Business rates create the opposite of the investment incentive the system needs. The current system taxes the rental value of buildings, which combines land value with structure value. In high-land-value areas, this means a new industrial building pays high rates even if the structure itself is modest — because the land underneath is expensive. The perverse result: vacant industrial land is taxed at lower rates than the same land with a building on it. A landowner is financially better off keeping a brownfield site undeveloped than building on it. A business is penalised for constructing productive capacity. Land Value Tax — taxing the site value rather than the building — would invert this incentive: holding vacant land becomes costly, developing it becomes cheaper. The investment blockers are not just planning and grid; the tax system itself rewards land banking.

The investment gap

Business investment as % GDP (2023)

USA
17.4%
OECD avg
14.2%
UK
11.1%

Grid connection wait time

Germany
~1–2 yr
UK (industrial)
5–15 yrs

Sources: OECD National Accounts, National Grid ESO, ONS Regional Accounts, DfE Apprenticeship Statistics.

What to demand

Three policies the data supports

  • Planning reform for industrial and commercial sites — introduce a national permitted development right for employment land that meets defined criteria (brownfield, strategic transport access, not AONB/Green Belt).
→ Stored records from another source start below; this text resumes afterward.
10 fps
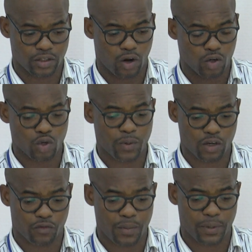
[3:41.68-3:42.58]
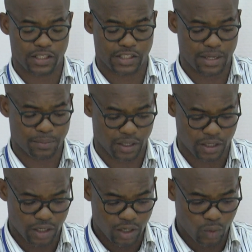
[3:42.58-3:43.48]
October, November, December
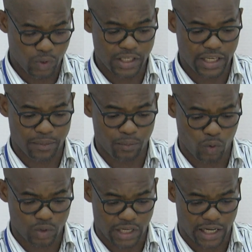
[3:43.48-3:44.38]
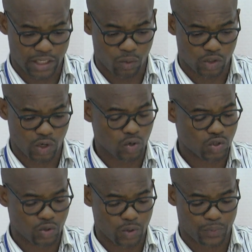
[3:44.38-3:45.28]
within that month, and it was
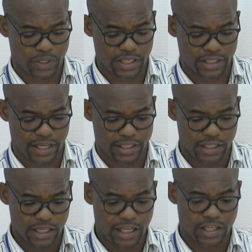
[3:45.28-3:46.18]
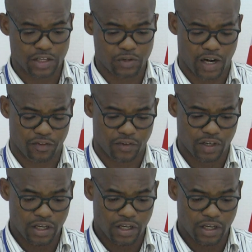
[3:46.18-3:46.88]
also represented in a graph.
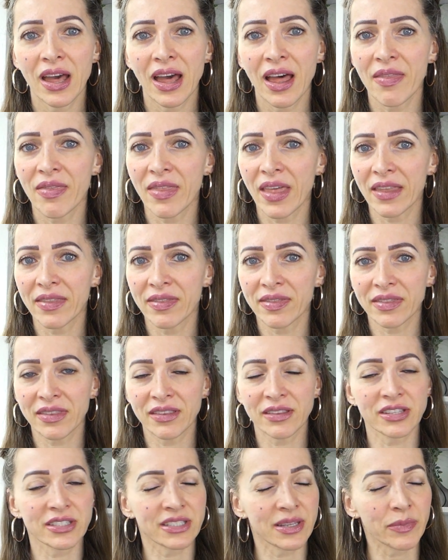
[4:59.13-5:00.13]
and that
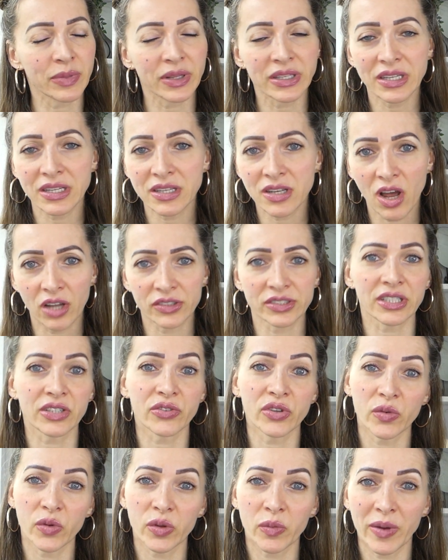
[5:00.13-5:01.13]
simply did not
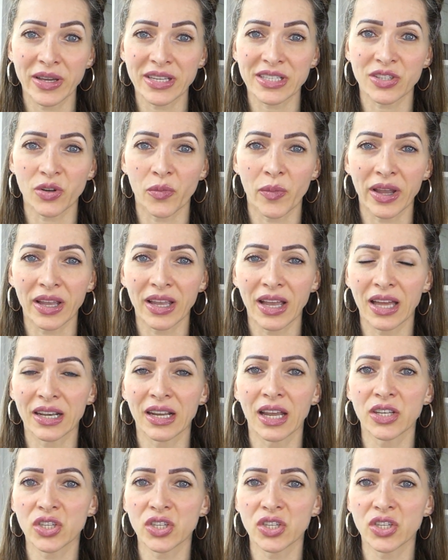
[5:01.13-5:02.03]
agree with my stomach. And I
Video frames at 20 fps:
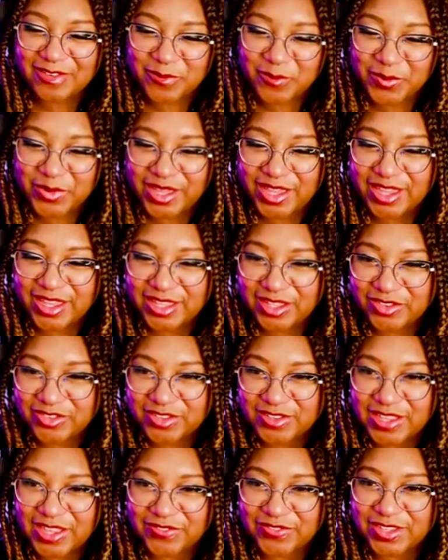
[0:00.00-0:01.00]
But you
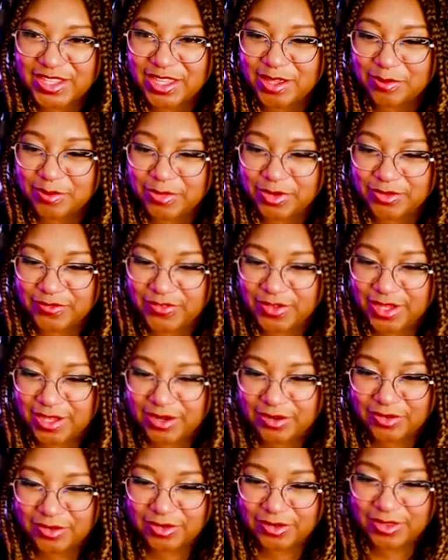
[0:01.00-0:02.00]
just have to keep
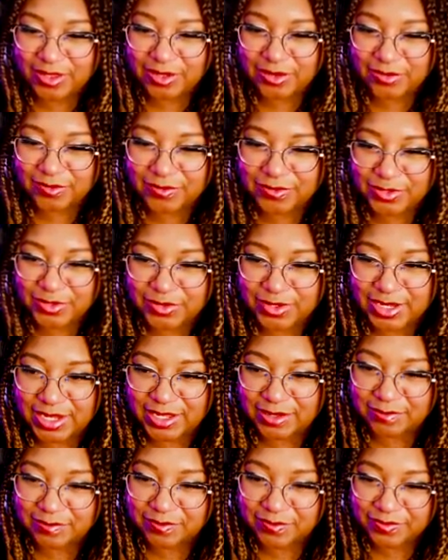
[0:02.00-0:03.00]
moving or they'll do it
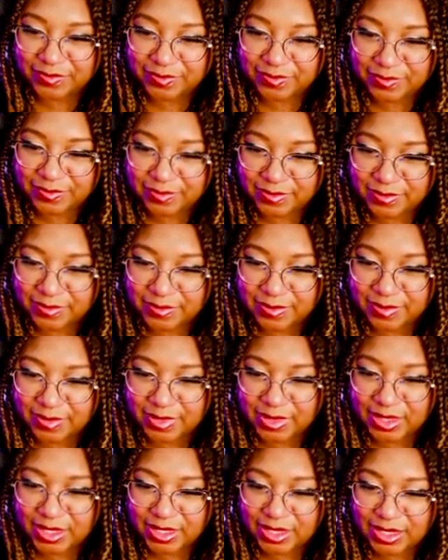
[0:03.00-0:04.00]
again.
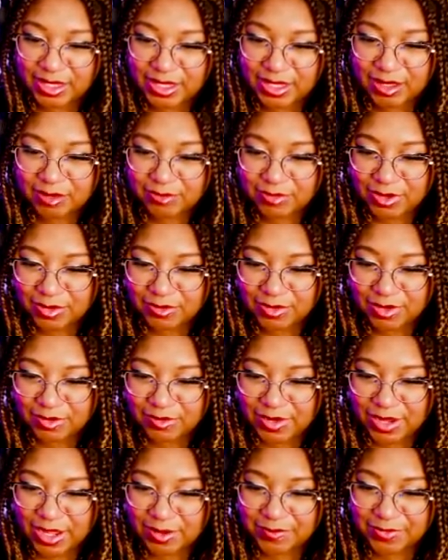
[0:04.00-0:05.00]
But I
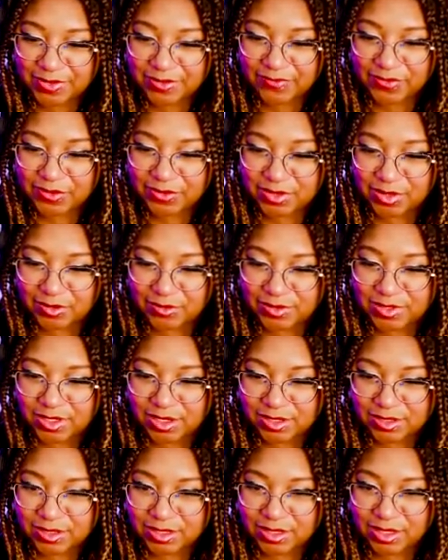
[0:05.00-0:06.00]
wonder what happens if you don't
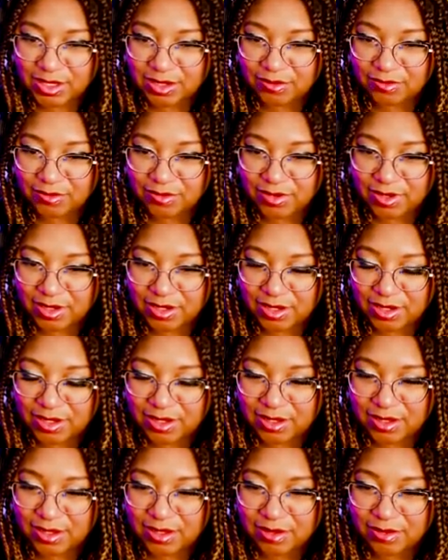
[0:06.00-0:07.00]
talk to that one
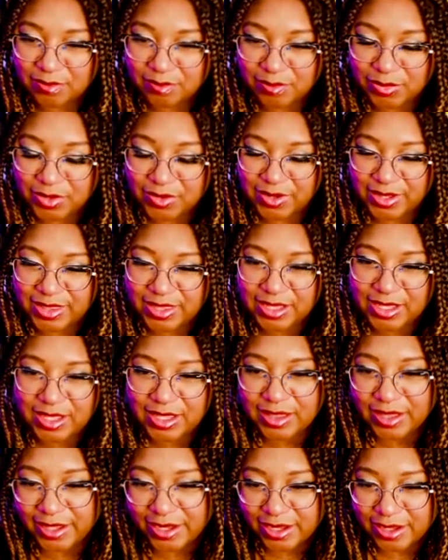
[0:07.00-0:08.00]
boo. I think
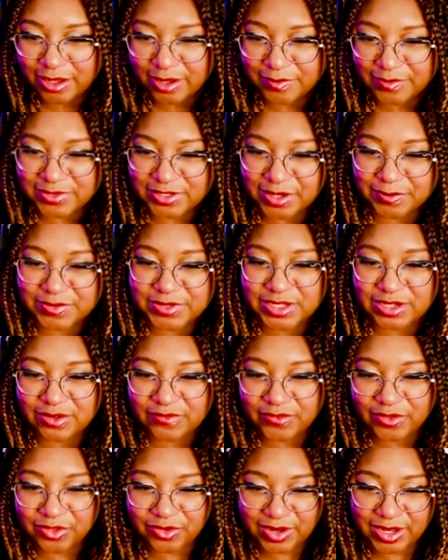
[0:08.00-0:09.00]
he like comes up to you
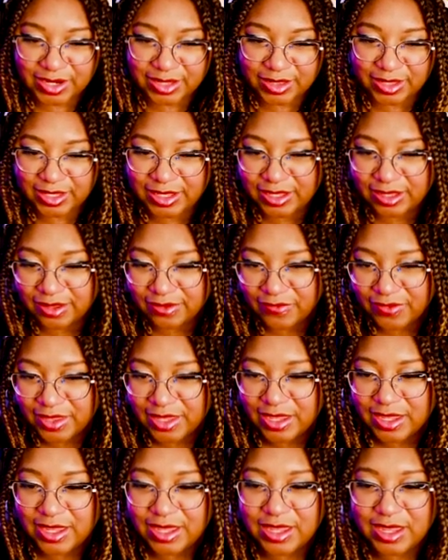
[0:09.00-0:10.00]
if you try to leave.
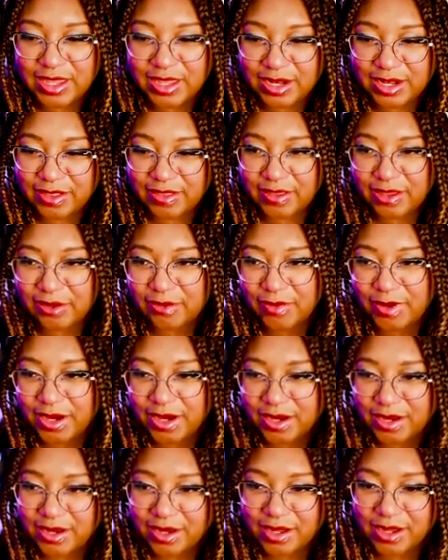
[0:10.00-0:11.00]
And it's like, where
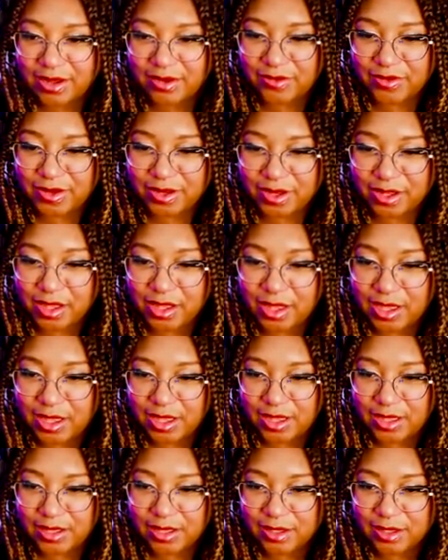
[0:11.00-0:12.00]
are you going?
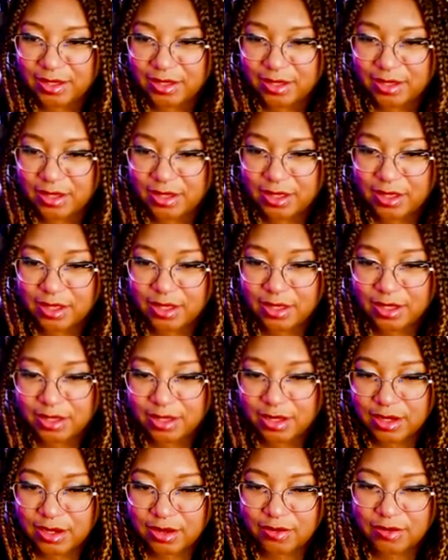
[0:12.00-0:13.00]
Ah,
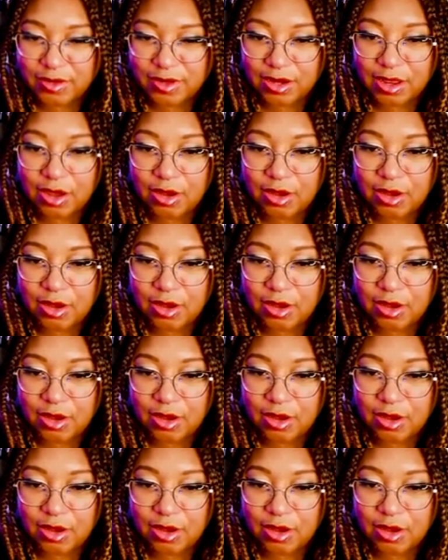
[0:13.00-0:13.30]
you know what?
A site should not require 2–5 years of planning process to build a warehouse or factory. The 34% refusal rate for industrial sites is an investment blocker that no tax cut can compensate for.
  • Grid connection SLA with penalty — require NESO to provide grid connection offers within 12 months, with financial penalties for breach. Current waits range from 5 to 15 years, with some projects offered connection dates in the late 2030s — not a technical constraint but a queue management and process failure. Ofgem's 2025 reform plan is right in principle but needs statutory backing.
  • Apprenticeship Levy reform to actually fund apprenticeships — replace the current levy/rebate mechanism with a direct funding model: levy receipts fund apprenticeship starts in the sectors where they're collected, with SMEs able to access funding without the current complexity. The goal is a skills pipeline, not a Treasury revenue stream.
  • Reform business rates to tax site value — replace the current building-value rating system with a site-value rating (taxing land and location, not the structure). This removes the penalty on new construction and the incentive to hold undeveloped land. Vacant brownfield land in high-demand areas would face higher rates than at present; new factories and warehouses would face lower rates.
Structural connections — see the full framework

Invariant 8 (Genuine Price Signals) is broken three ways simultaneously: planning restrictions mean the price of industrial land doesn't reflect genuine scarcity (it reflects artificial restriction); business rates tax the building not the land, inventing a distortion; grid connection queues of 5–15 years mean the price of energy-dependent investment is artificially inflated by process failure. When three price signals run backwards simultaneously, tax cuts cannot compensate — they just move money to firms that invest in the wrong things for the wrong reasons.

The land connection Business rates tax buildings, not land. The UK tax system currently rewards land banking (hold vacant land, pay lower rates) and penalises investment (build a factory, pay higher rates). This is the investment incentive structure running backwards — and it compounds the planning and grid bottlenecks by adding a tax disincentive on top of a regulatory one.